## Work instructions
The line containing "(4.00 s to 4.50 s)" and every line after it, through the end of the records below, are to be reproduced exactly, with the pictures left out.

*** Begin section ***

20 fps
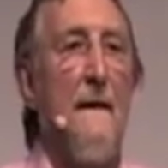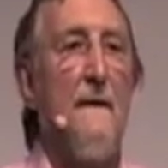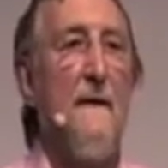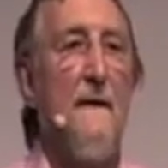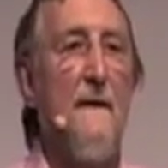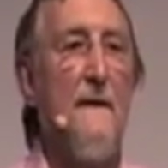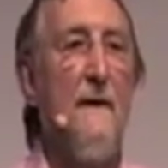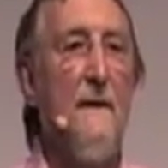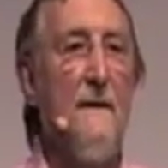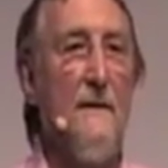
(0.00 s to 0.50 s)

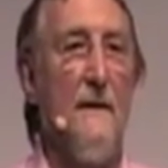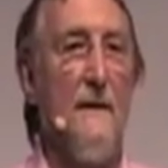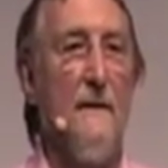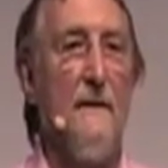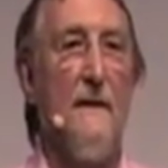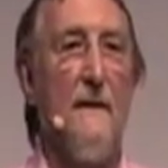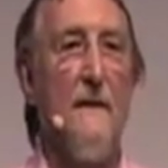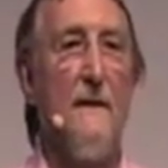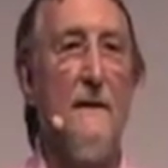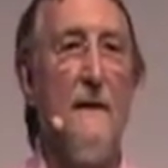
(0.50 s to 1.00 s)

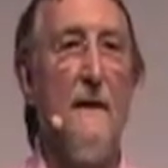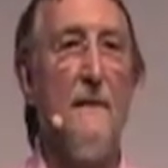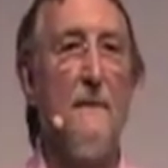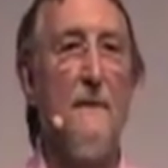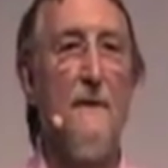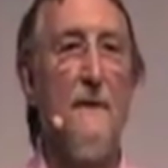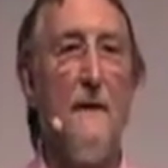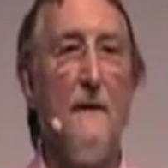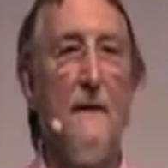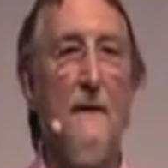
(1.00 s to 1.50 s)
decision is
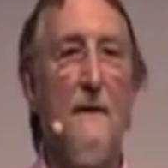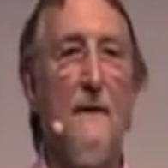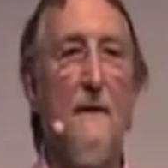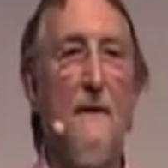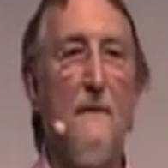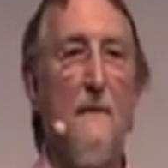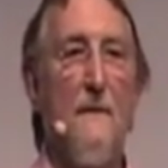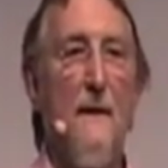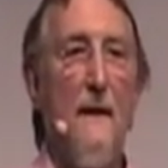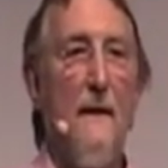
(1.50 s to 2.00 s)
something that
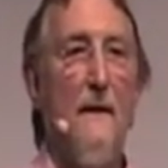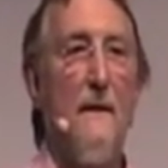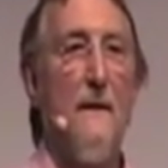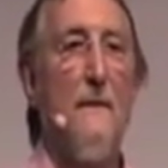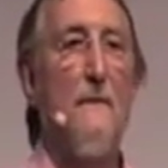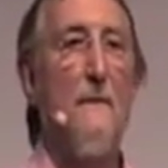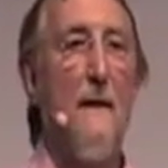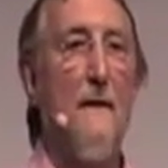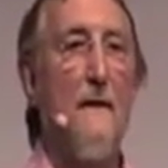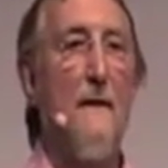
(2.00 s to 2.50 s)
you make
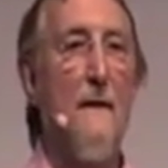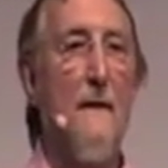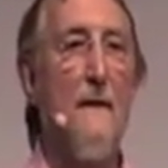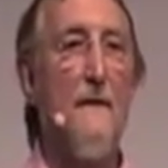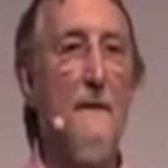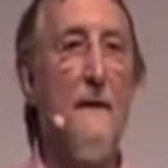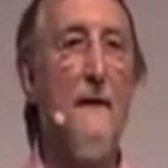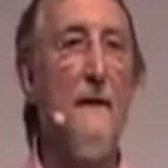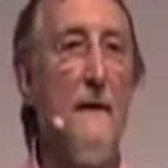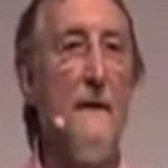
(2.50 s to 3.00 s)
among
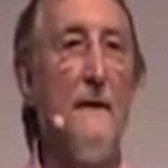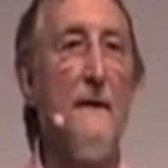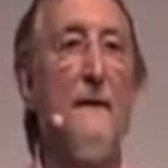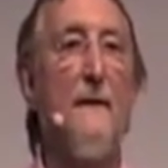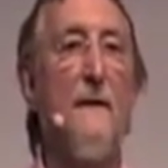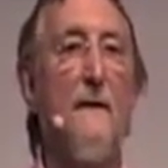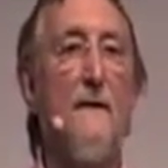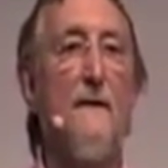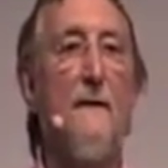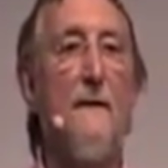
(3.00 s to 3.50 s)

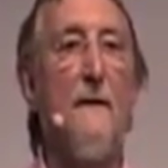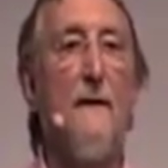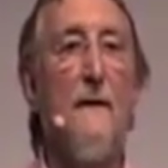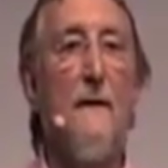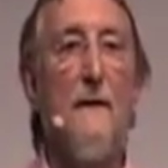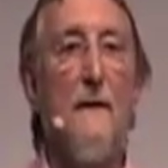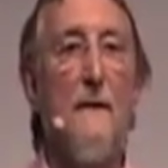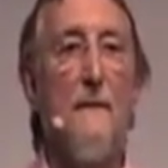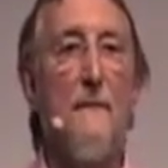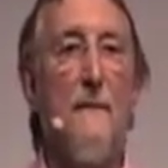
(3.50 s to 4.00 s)
alternatives,
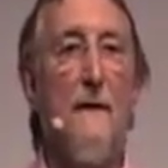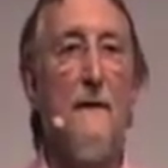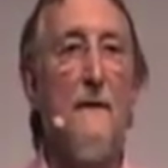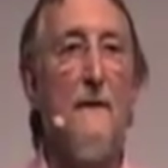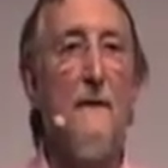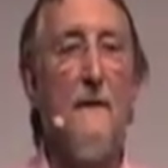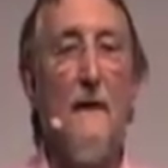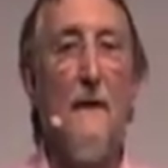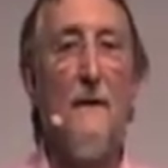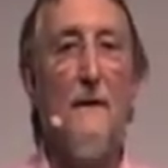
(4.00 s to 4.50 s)
but
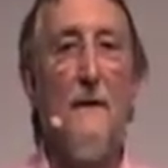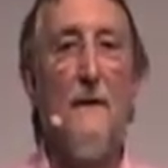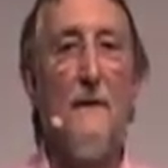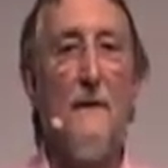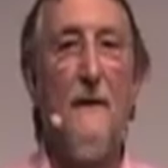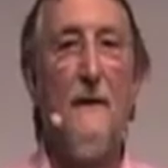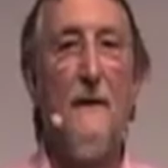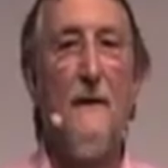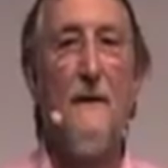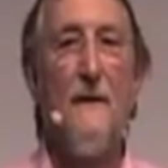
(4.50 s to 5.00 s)
there are no
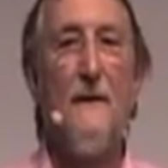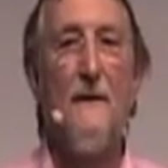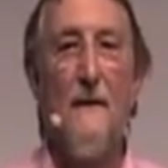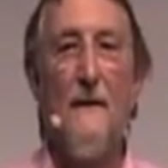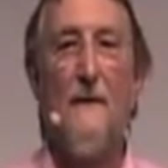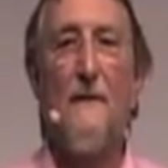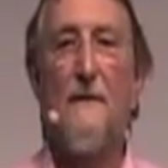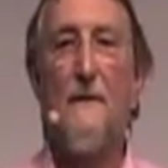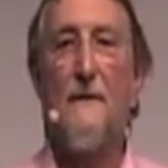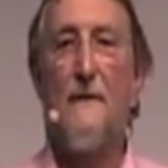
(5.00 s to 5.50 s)

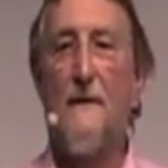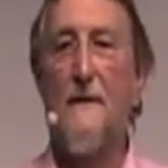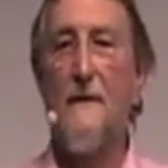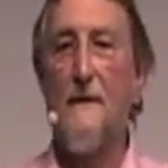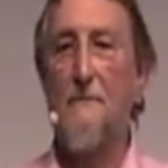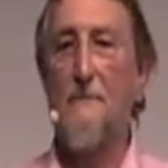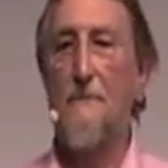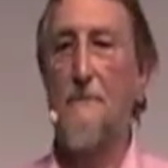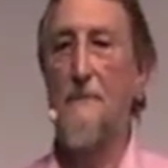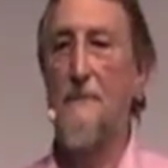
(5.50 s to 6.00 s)
alternatives.
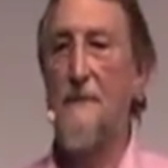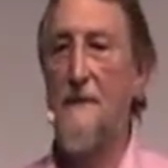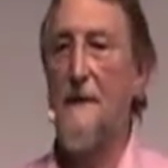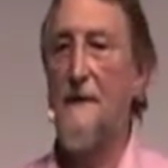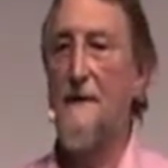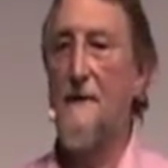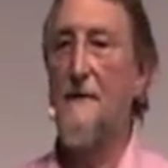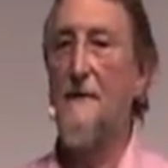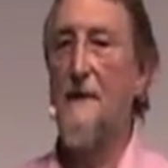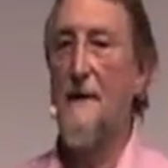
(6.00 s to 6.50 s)
The
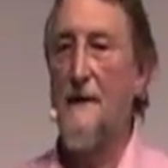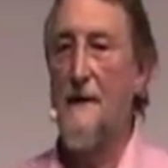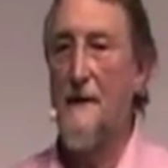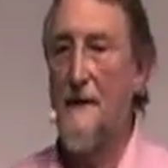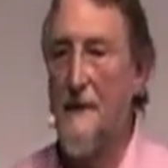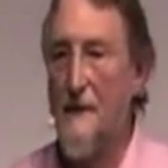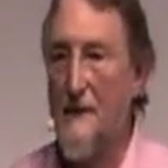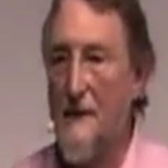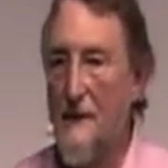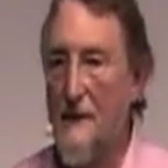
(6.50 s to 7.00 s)

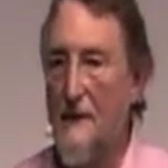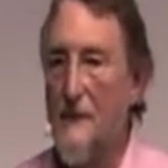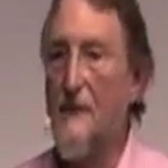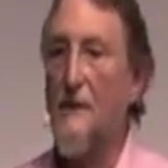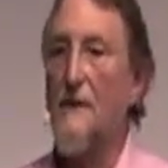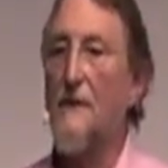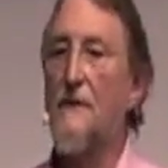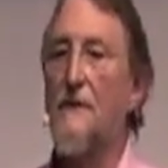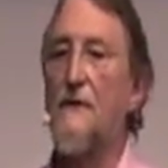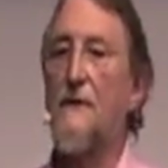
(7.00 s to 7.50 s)
situation is
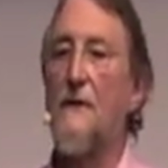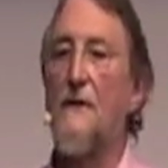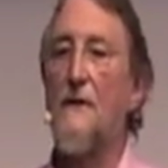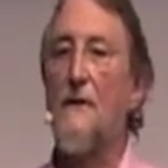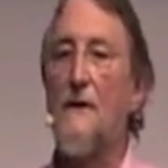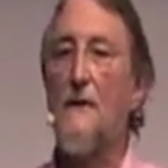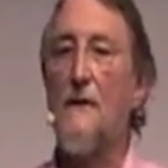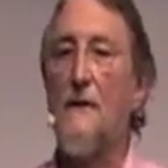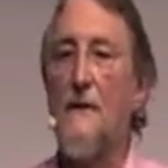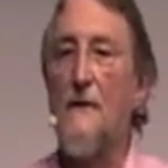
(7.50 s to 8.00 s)
just
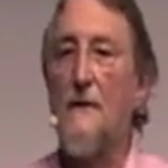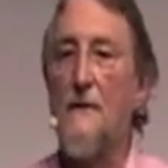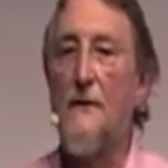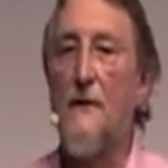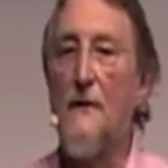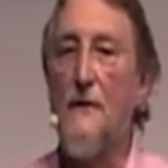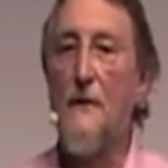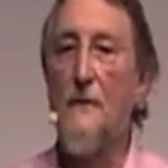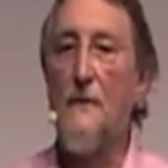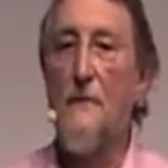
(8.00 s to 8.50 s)

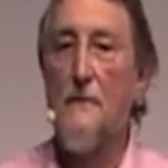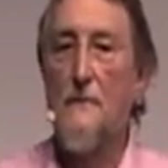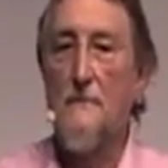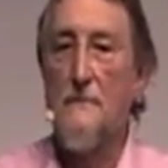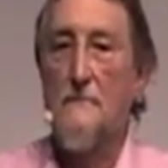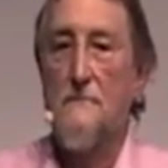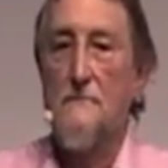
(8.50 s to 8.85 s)
too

*** End section ***

## Written answer
(4.00 s to 4.50 s)
but
(4.50 s to 5.00 s)
there are no
(5.00 s to 5.50 s)

(5.50 s to 6.00 s)
alternatives.
(6.00 s to 6.50 s)
The
(6.50 s to 7.00 s)

(7.00 s to 7.50 s)
situation is
(7.50 s to 8.00 s)
just
(8.00 s to 8.50 s)

(8.50 s to 8.85 s)
too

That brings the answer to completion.